Unions accuse UPMC of exercising market power against workers

A coalition of labor unions filed an antitrust lawsuit Thursday at the Justice Department against UPMC, the giant employer of a Pittsburgh-based hospital, accusing the system of using its vast leverage to drive down wages and harm workers.
In its complaint, the group, which includes SEIU Healthcare Pennsylvania, alleges that UPMC employees are being “penalized” due to the healthcare system’s dominance in local markets. The complaint describes nurses who are being subjected to a heavier workload than other hospitals, raising patient safety concerns, and lists labor law violations which the coalition sees as labor law violations and which it says are causing impotence of employees show how working conditions can be improved.
“We’ve seen UPMC grow and gain power,” said Matthew Yarnell, president of the local SEIU group, which has long sought to organize workers in the largely non-union healthcare system. After a series of acquisitions, it is Pennsylvania’s largest private employer, with more than 40 hospitals, 800 physician offices and clinics, and a health insurance plan. With annual operating sales of $26 billion, the company employs approximately 95,000 people.
While antitrust cases often raise the issue of how powerful companies can act as monopolies and unjustifiably raise prices, a company can also be accused of acting as a monopsony by unfairly influencing suppliers, including employees.
Healthcare and legal experts say this is a novel legal approach to address the impact on workers of widespread consolidation in the healthcare industry.
In the complaint, the unions allege that UPMC’s monopsony power has also prevented workers “from opting out of, or improving, those working conditions through a draconian system of mobility restrictions and widespread labor law violations that provide for uncompetitive wages and working conditions.” “.
A UPMC spokesman asked for comment did not directly address the unions’ allegations that they had violated antitrust laws, but defended the treatment of workers. The system “ranks among the best places to work in all the regions we serve,” Paul Wood, UPMC’s chief communications officer, said in an email. He said the system’s average wage is over $78,000 a year.
“In the regions where UPMC operates, there is no other employer of this size and reach that offers well-paying jobs at all levels and an average wage of this magnitude,” he added.
He also said the healthcare system assigns nurses based on patient needs and that there is no policy that would prohibit an employee who has left one facility from being rehired at another.
But federal regulators have signaled an increased willingness to examine the impact of an employer’s market power on workers, and concerns about how consolidation is affecting labor markets “are gaining momentum and attention,” said Jaime King, a law professor at the University of Auckland and antitrust expert.
“The problem is much bigger than a single merger in a single market,” said Marka Peterson, legal director of the Strategic Organizing Center, a working coalition formerly known as the Change to Win Federation, which is also filing the lawsuit.
The Justice Department could decide whether to conduct its own investigation and whether an indictment would be warranted.
The Biden administration expressed concern about the impact of concentration on labor markets in a 2021 executive order, and the Federal Trade Commission recently issued a proposed rule that would prohibit the use of non-compete clauses.

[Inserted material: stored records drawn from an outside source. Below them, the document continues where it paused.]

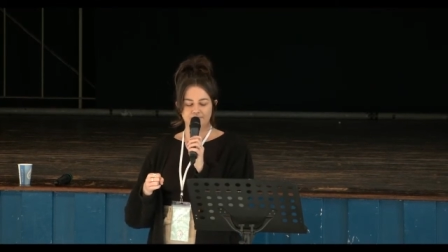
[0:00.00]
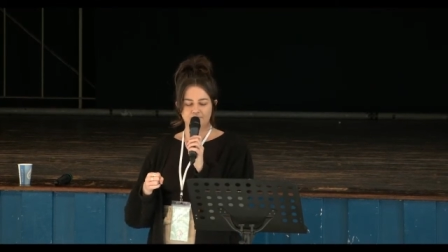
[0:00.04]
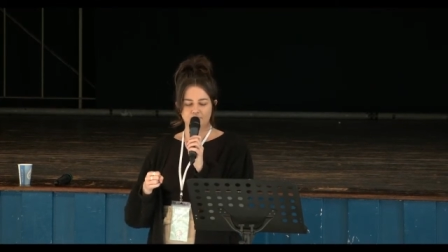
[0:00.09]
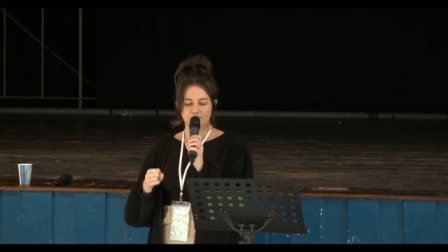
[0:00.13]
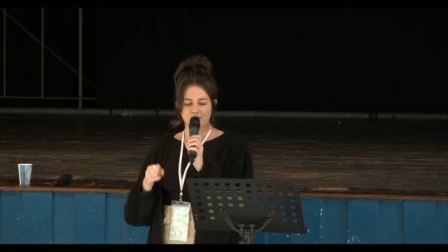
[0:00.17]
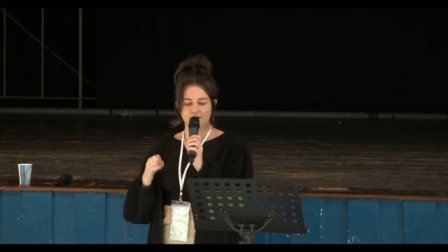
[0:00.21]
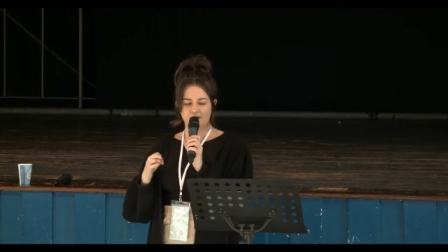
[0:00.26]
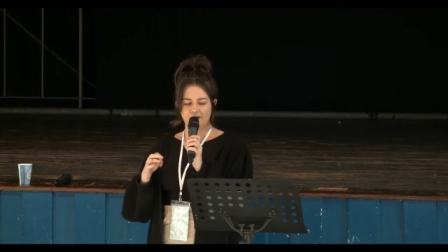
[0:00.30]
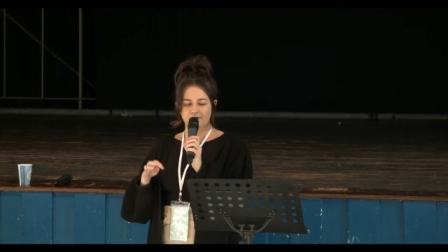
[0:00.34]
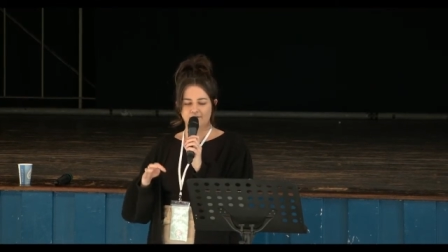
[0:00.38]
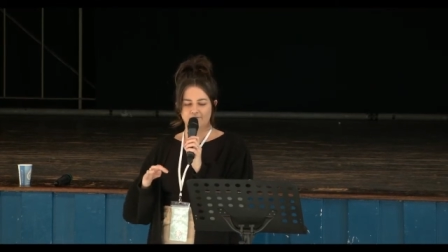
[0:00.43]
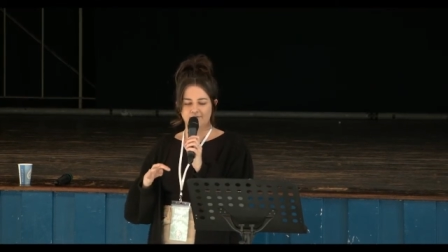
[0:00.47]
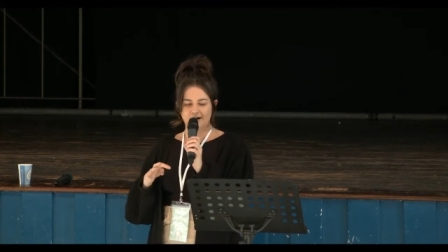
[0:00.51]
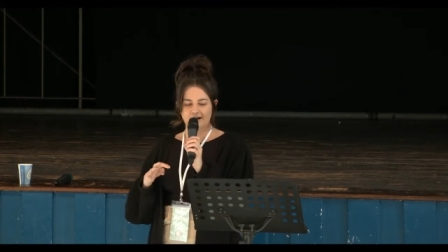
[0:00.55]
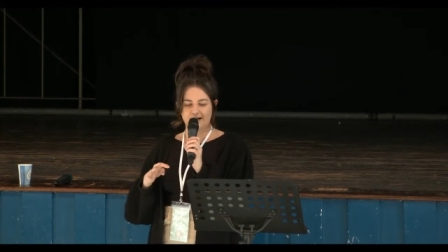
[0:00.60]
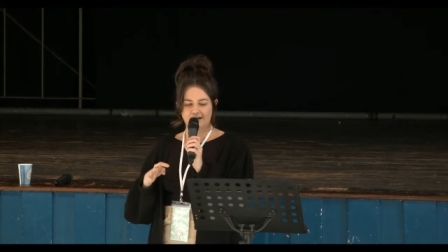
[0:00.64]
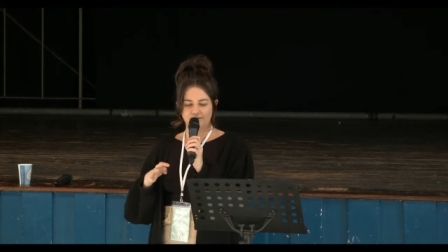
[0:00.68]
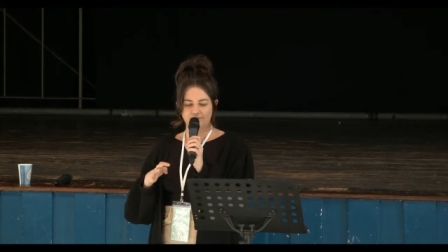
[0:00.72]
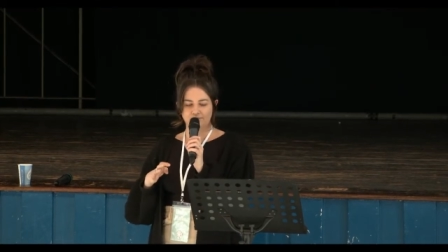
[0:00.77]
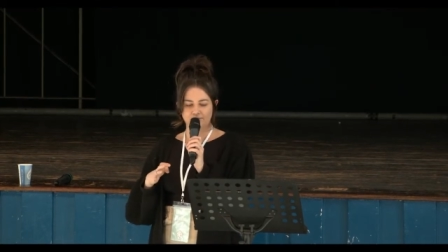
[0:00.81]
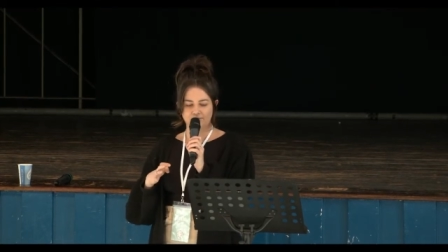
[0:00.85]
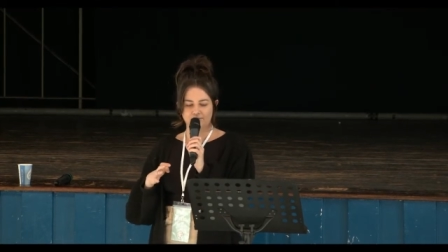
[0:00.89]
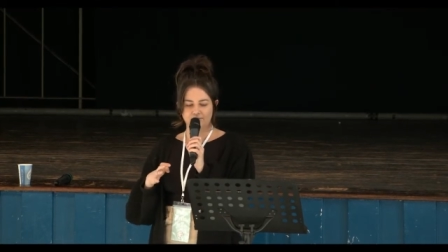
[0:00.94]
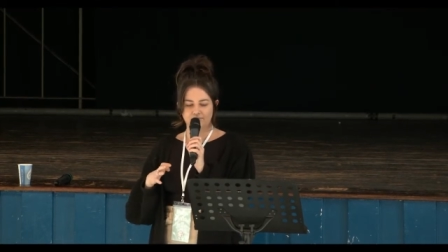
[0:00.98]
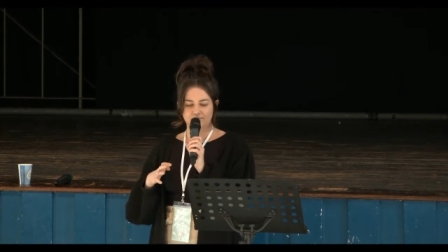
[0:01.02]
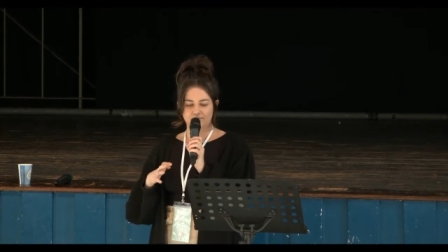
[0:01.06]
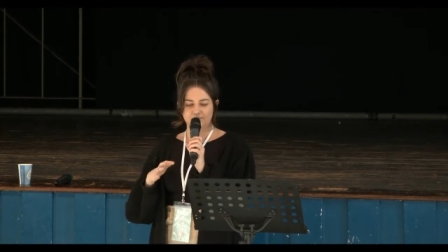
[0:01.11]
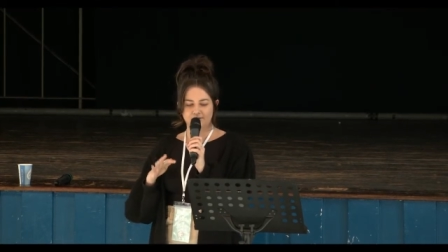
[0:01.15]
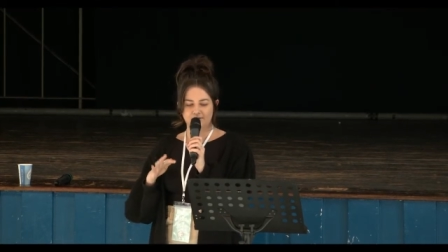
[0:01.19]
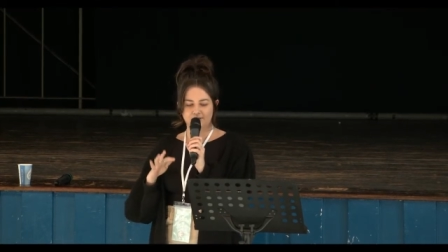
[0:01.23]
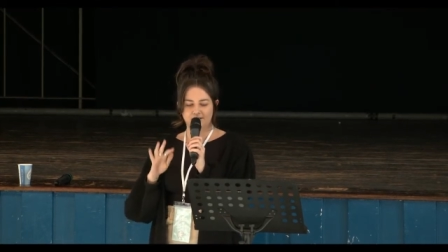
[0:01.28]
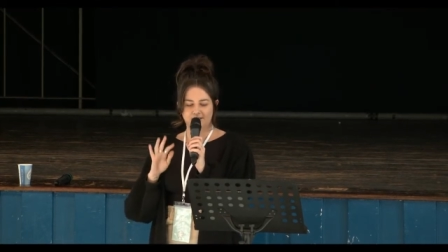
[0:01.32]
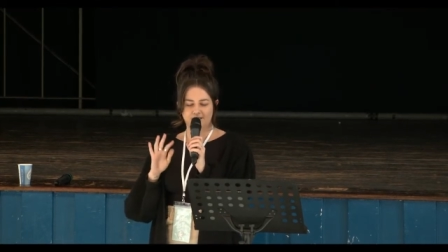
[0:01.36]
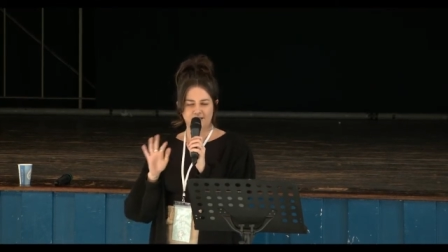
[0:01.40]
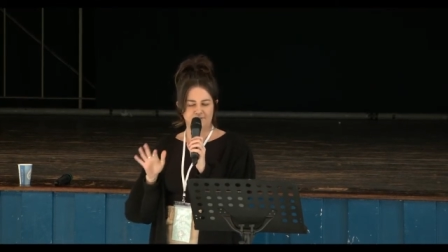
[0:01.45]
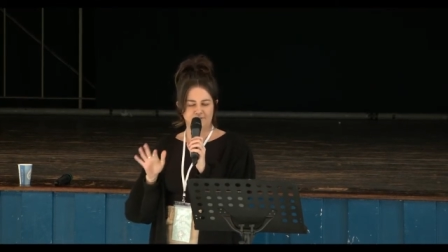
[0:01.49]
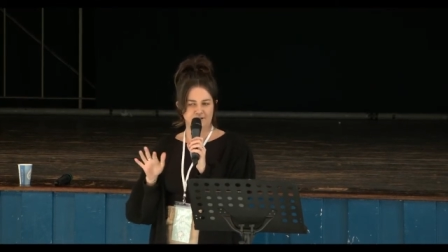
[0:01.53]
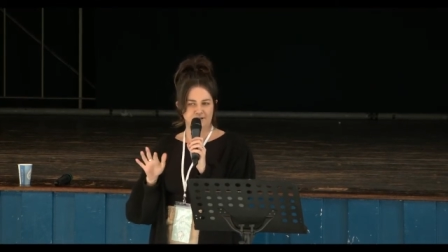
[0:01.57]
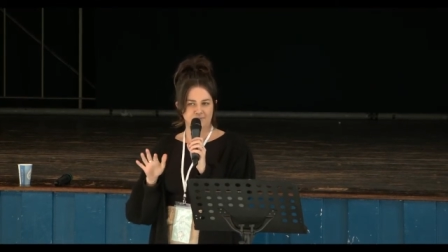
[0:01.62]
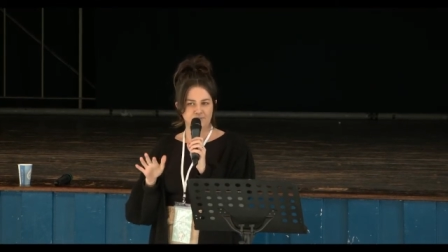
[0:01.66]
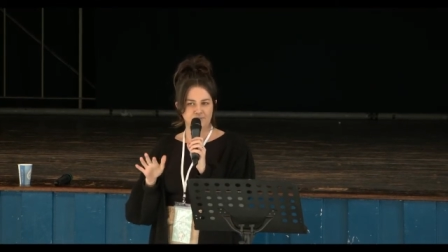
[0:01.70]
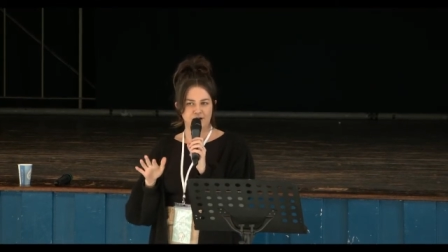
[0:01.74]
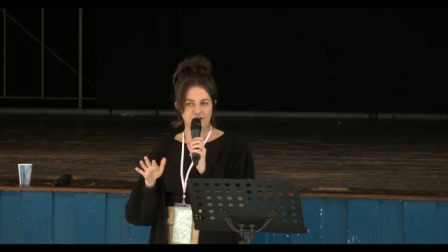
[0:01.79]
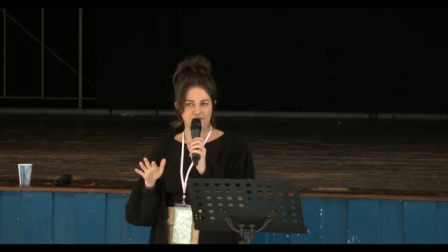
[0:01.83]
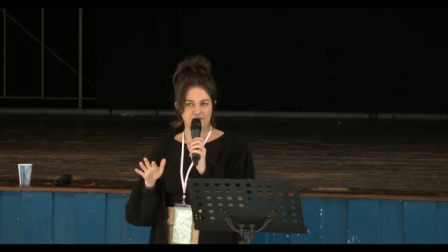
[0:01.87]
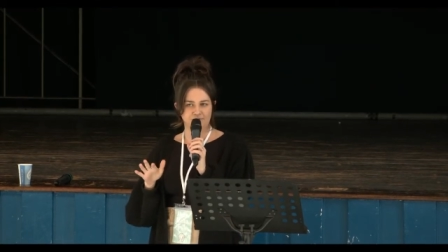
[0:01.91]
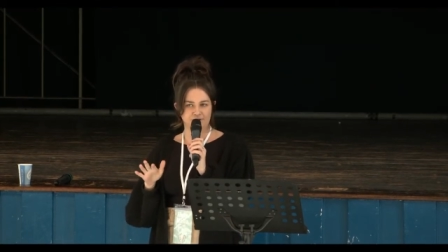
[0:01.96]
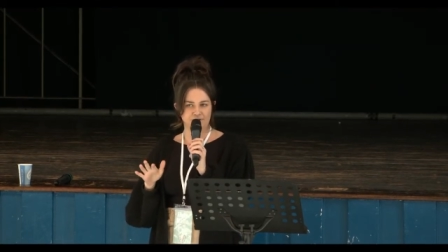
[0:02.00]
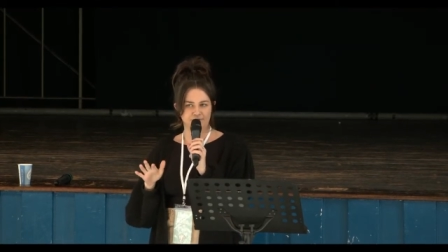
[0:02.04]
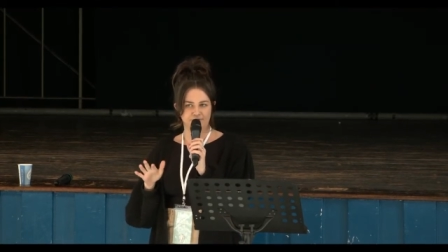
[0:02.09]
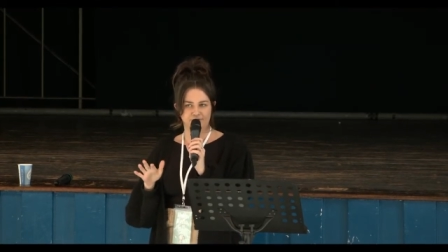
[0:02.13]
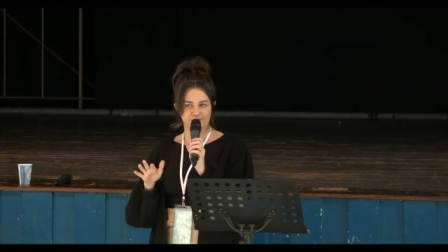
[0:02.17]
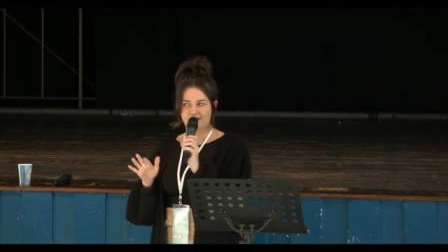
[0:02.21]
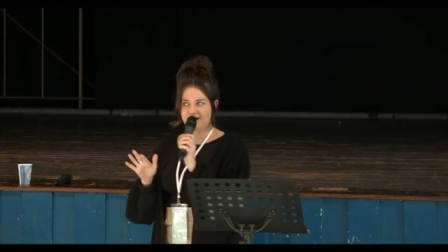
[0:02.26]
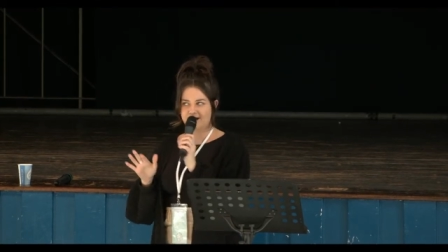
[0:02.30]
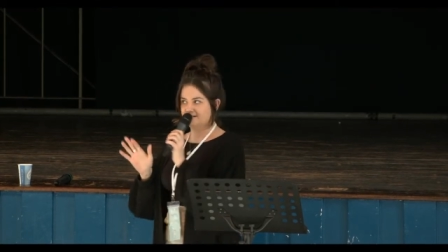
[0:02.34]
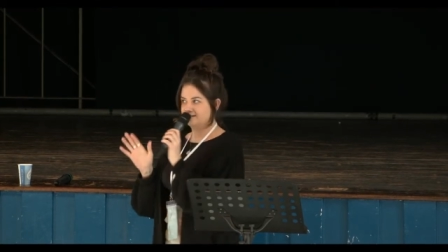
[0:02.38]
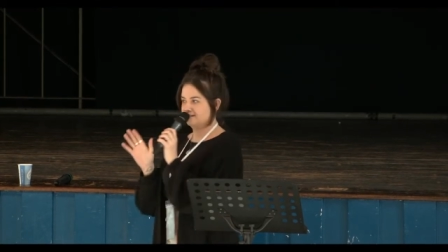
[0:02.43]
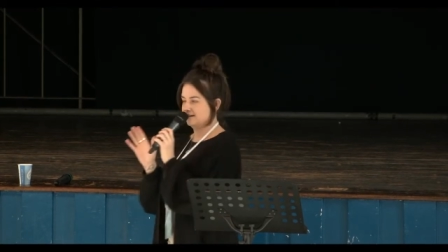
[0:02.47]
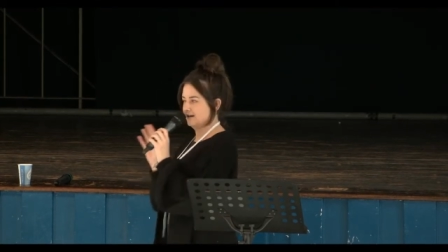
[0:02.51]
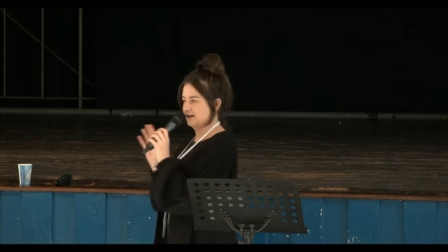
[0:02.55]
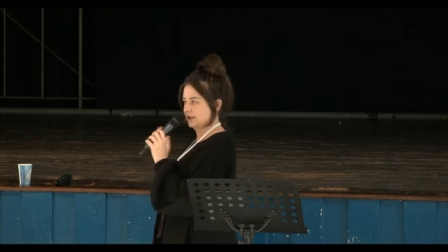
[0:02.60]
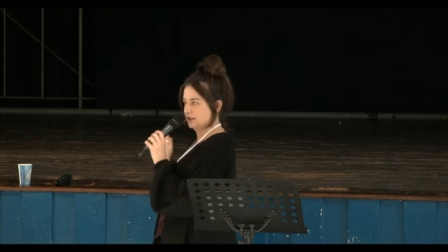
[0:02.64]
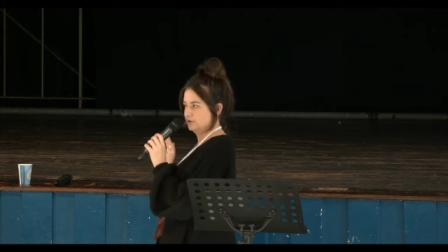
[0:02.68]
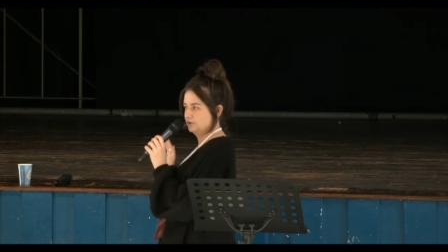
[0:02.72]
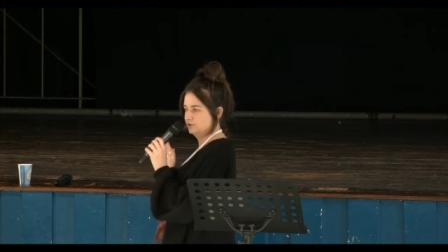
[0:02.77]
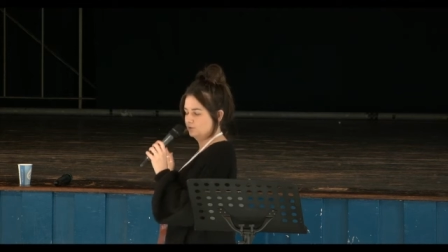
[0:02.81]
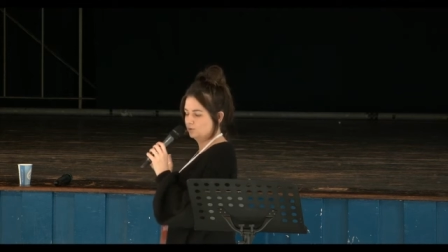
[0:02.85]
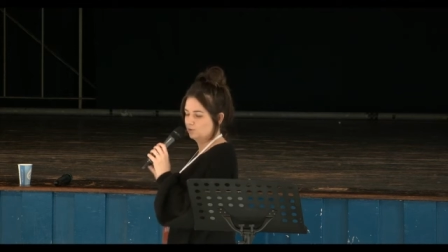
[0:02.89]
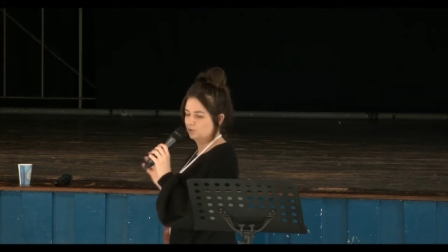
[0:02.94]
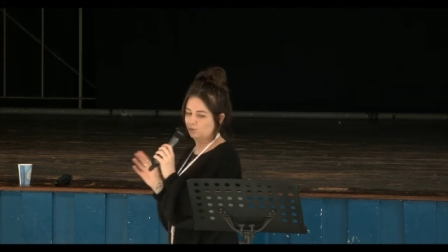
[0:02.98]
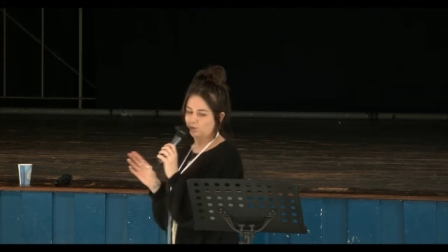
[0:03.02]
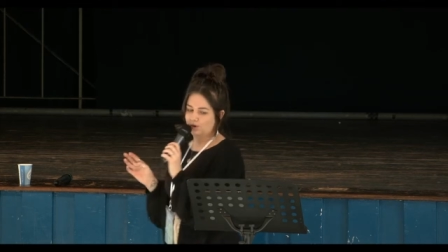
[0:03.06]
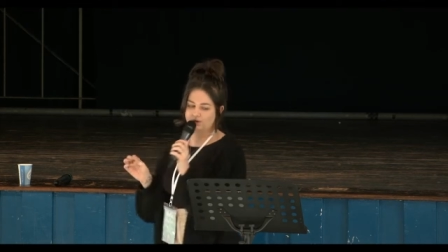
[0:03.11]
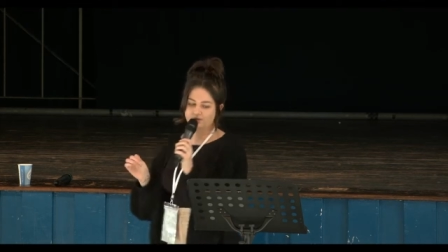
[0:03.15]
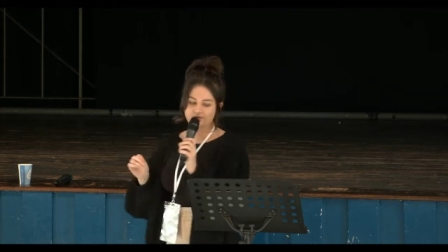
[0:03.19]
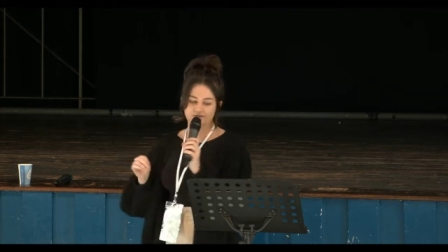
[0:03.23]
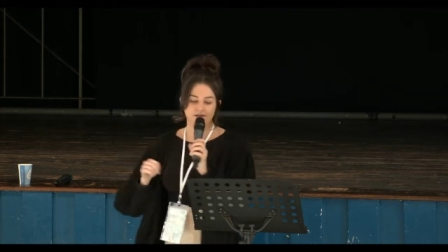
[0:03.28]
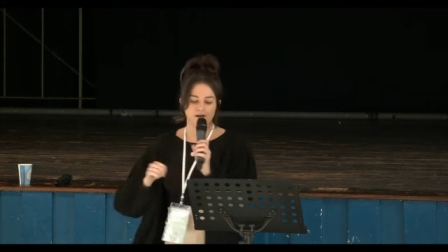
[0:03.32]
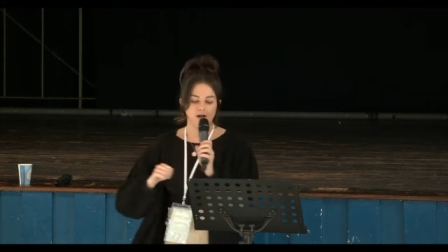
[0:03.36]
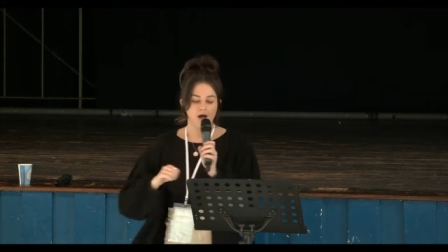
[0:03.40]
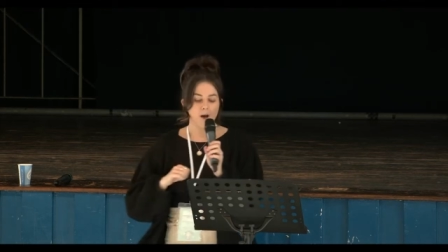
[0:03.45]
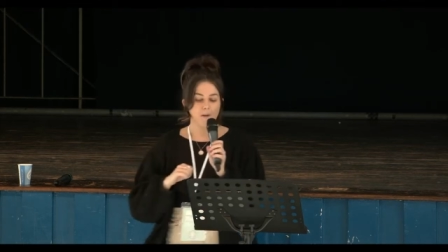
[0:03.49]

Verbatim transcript: going around giving murderous threats like Saul was,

Increasing consolidation in the healthcare industry has also resulted in increased focus on the impact on the workforce. Some research into hospital mergers has shown that nurses’ wages have fallen. “Healthcare has a two-way focus,” said Kate Bahn, an economist and research director at the Urban Institute.
And across the industry there is a shortage of healthcare workers, many of whom have suffered severe burnout during the pandemic. The heavy workload has led to numerous strikes by nurses, including recent strikes in New York hospitals.
UPMC has often been criticized for what some call anti-competitive behavior, and a report released earlier this year repeated some of the issues raised in the complaint.
However, whether the Justice Department will take action against the health system remains to be seen. While federal regulators may understand the theory underlying the unions’ complaint, these cases are challenging. “Monopson cases are not new, but they are very difficult to prove,” said Matthew L. Cantor, antitrust attorney and partner at Constantine Cannon.
This would be the first case based primarily on the argument that a powerful healthcare employer is using its influence in a way that harms workers, and prosecutors must decide whether they have solid evidence to take action . “They’re not going to want to fight a case that they think they can’t win,” said Elena Prager, an economist at the University of Rochester’s Simon Business School and a visiting scholar at the Justice Department.